Anagram clustering challenge
Your Amazon interviewer slides a list of words across the table: "eat", "tea", "tan", "ate", "nat", "bat". "Group these so that anagrams sit together," they say. This problem, also known as Group Anagrams on other platforms, is one of the most frequently asked hash map questions in technical interviews. Companies from Yandex to Google to Apple rely on it to test whether you can design efficient lookup strategies with the right data structures.
TL;DR
Sort each string's characters to produce a canonical key. Two strings are anagrams if and only if they produce the same sorted key. Use a hash map where keys are sorted strings and values are lists of originals. Return all the lists. This runs in O(n * k * log(k)) time and O(n * k) space, where n is the number of strings and k is the maximum string length.
Why This Problem Matters
Group Anagrams sits at the intersection of hashing, string manipulation, and algorithmic design. It tests whether you can identify the right invariant (sorted characters) and use it as a hash key. The pattern of "transform input into a canonical form, then group by that form" appears in duplicate detection, data deduplication, and search indexing. Master this problem and you will have a reusable technique for any grouping task.
Understanding the Problem
Given an array of strings strs, group them so that all anagrams appear in the same sublist. Two strings are anagrams if one can be rearranged to form the other.
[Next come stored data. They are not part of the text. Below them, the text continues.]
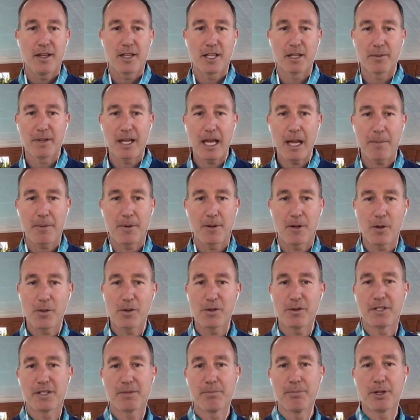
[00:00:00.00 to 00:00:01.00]
you'll be happy to know
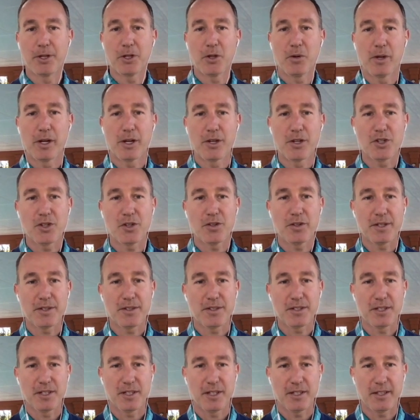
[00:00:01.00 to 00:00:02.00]
there is Bitcoin
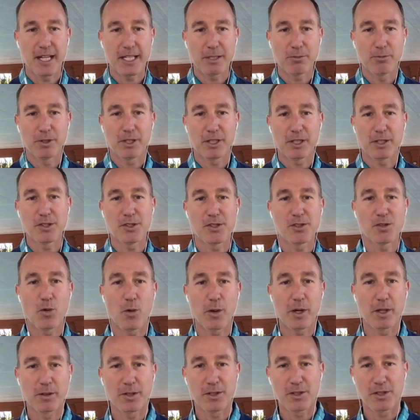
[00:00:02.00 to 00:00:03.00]
insurance. That's what
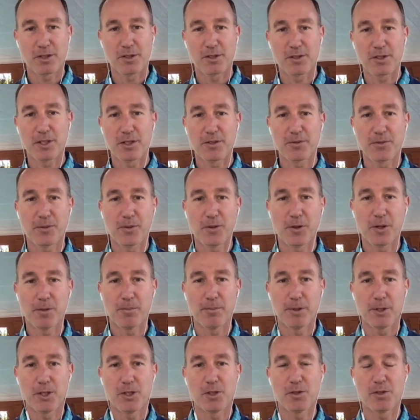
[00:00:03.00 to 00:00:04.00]
custodial insurance is for,
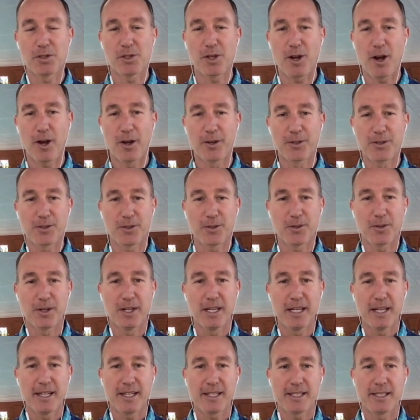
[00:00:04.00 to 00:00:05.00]
but you should also
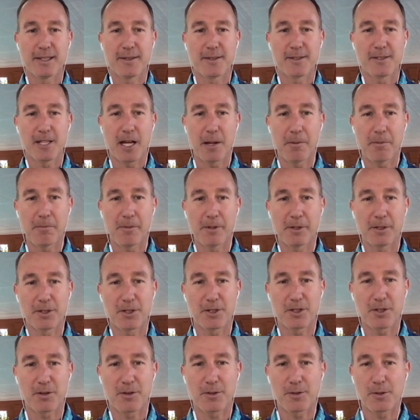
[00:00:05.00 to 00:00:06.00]
get supplemental
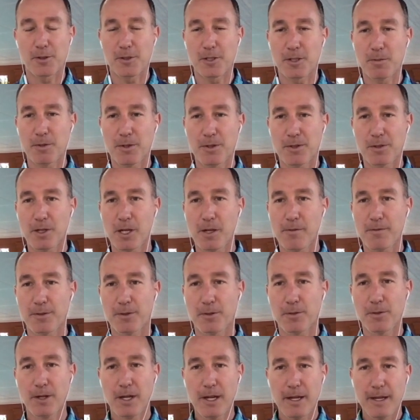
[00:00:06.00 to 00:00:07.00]
insurance just to be safe.
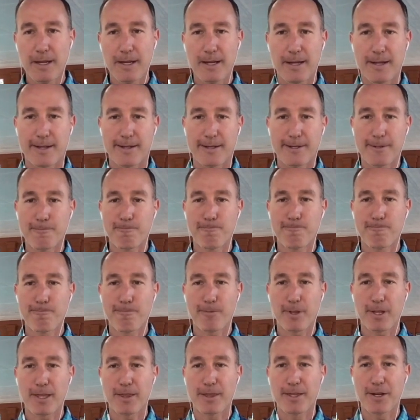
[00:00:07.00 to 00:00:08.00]
So
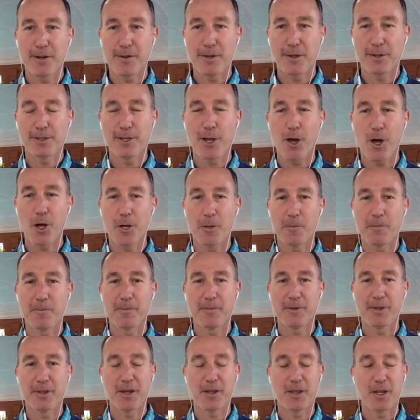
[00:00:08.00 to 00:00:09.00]
they're telling
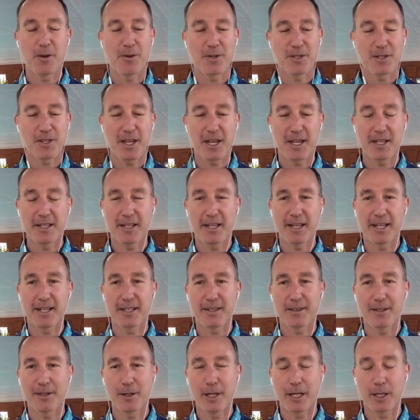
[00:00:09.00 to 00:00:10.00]
him, that they were saying
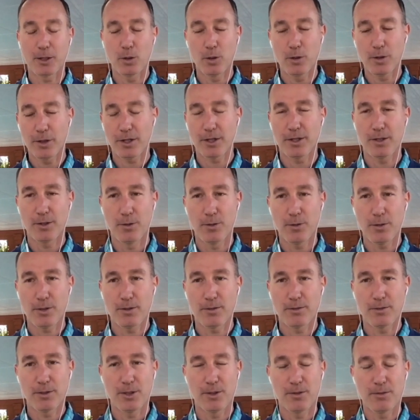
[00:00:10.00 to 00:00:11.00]
like, look,
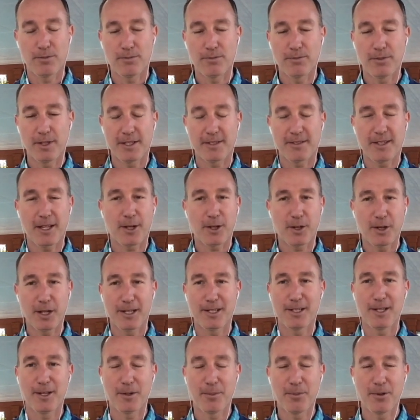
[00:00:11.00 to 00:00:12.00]
it's not a good
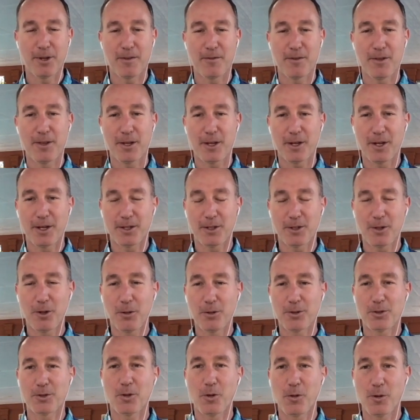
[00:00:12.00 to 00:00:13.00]
idea to put everything on
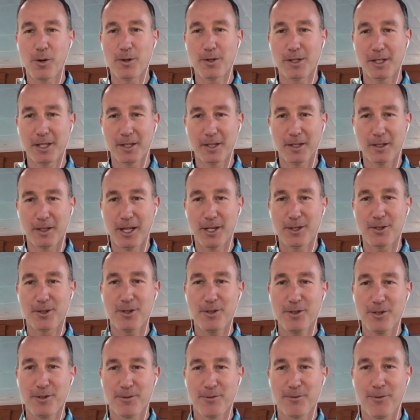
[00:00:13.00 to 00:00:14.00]
cold storage and get a
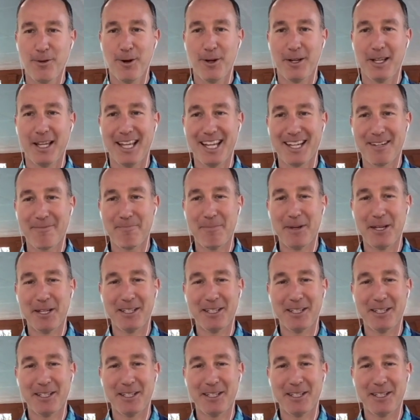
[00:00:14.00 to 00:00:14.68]
ledger for like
Example: ["eat","tea","tan","ate","nat","bat"] produces three groups:
["eat","tea","ate"](all rearrangements of the letters a, e, t)["tan","nat"](both contain a, n, t)["bat"](no other string shares b, a, t)
The order of groups and the order within each group do not matter.
Edge Cases
- Empty strings:
["",""]groups both into[["",""]]since empty is an anagram of empty. - Single characters:
["a","b","c"]produces three singleton groups. - All anagrams:
["abc","bca","cab"]produces one group with all three. - No anagrams: Each string is unique, so every group has one element.
The Key Insight: Canonical Form
The core observation is that two strings are anagrams when they contain the same characters in the same frequencies. We need a way to reduce each string to a single "fingerprint" that is identical for all anagrams.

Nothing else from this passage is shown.